Contra Czechia, en el último partido de fase de grupos, Ochoa entró para jugar los últimos 13 minutos. Un cuarto de hora que pesó como una carrera entera. El Estadio Azteca rugió para despedirlo, consciente de que esa vez sí era la última.

Al silbatazo final, el portero hizo lo que muchos soñaban verlo hacer algún día: besó los postes del Azteca, el mismo arco que lo vio debutar, y se arrodilló para recibir el abrazo de sus compañeros. No hubo vuelta olímpica, no hubo espectáculo extra. Sólo un hombre despidiéndose del lugar donde se convirtió en leyenda.

Cuando las tribunas ya estaban casi vacías y las luces del estadio comenzaban a apagarse, Ochoa caminó solo hacia el círculo central. Un último vistazo al césped, una última conversación silenciosa con la cancha. Ahí terminó su relación con el juego como profesional.

De América al salto histórico a Europa

La historia empezó oficialmente en febrero de 2004. Club América le dio la portería y él respondió de inmediato: reflejos felinos, personalidad desafiante, seguridad impropia de un novato. En siete temporadas con las Águilas se consolidó como figura y levantó el título de liga en el Clausura 2005.

Ese primer trofeo de su vitrina marcó el inicio de una carrera que no se conformó con el confort doméstico. En 2011, Ochoa cruzó el Atlántico para firmar con Ajaccio y romper una barrera simbólica: se convirtió en el primer portero nacido en México en jugar en Europa. No fue el club más glamoroso, pero sí el paso que abrió una puerta para los que vinieron después.

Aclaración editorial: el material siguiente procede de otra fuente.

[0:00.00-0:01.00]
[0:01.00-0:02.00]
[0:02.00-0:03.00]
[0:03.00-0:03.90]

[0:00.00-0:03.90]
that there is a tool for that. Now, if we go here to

Su travesía europea fue extensa y variada. Pasó por Ajaccio, Málaga, Granada, Standard Liege, Salernitana, AVS Futebol y AEL Limassol. Distintos países, diferentes ligas, el mismo personaje bajo los tres palos. En Bélgica añadió un título más a su palmarés con la Copa de Bélgica conquistada con Standard Liege, confirmando que su impacto no se limitaba al futbol mexicano.

Entre esos capítulos, en 2019, regresó a casa. Tres años más con Club América, de 2019 a 2022, para reforzar su estatus de ídolo azulcrema. Volvió como figura consagrada, como referente de selección, como el portero al que el Azteca ya no miraba con curiosidad, sino con devoción.

Un legado que no cabe en una vitrina

Las estadísticas cuentan parte de la historia: títulos con América, una copa en Bélgica, seis Mundiales, casi dos décadas en la élite. Pero el legado de Ochoa va más allá de los números. Está en la imagen del portero que se agranda ante los gigantes, en los niños que quisieron ponerse una playera con el “13” en la espalda, en la certeza de que México siempre tenía una mano segura bajo el travesaño.

Ochoa se va sin estridencias, con un mensaje sobrio y una despedida cargada de símbolos. Deja un hueco enorme en la portería de la selección y una pregunta inevitable: ¿cuánto tiempo pasará antes de que México vuelva a tener un guardián de esa talla?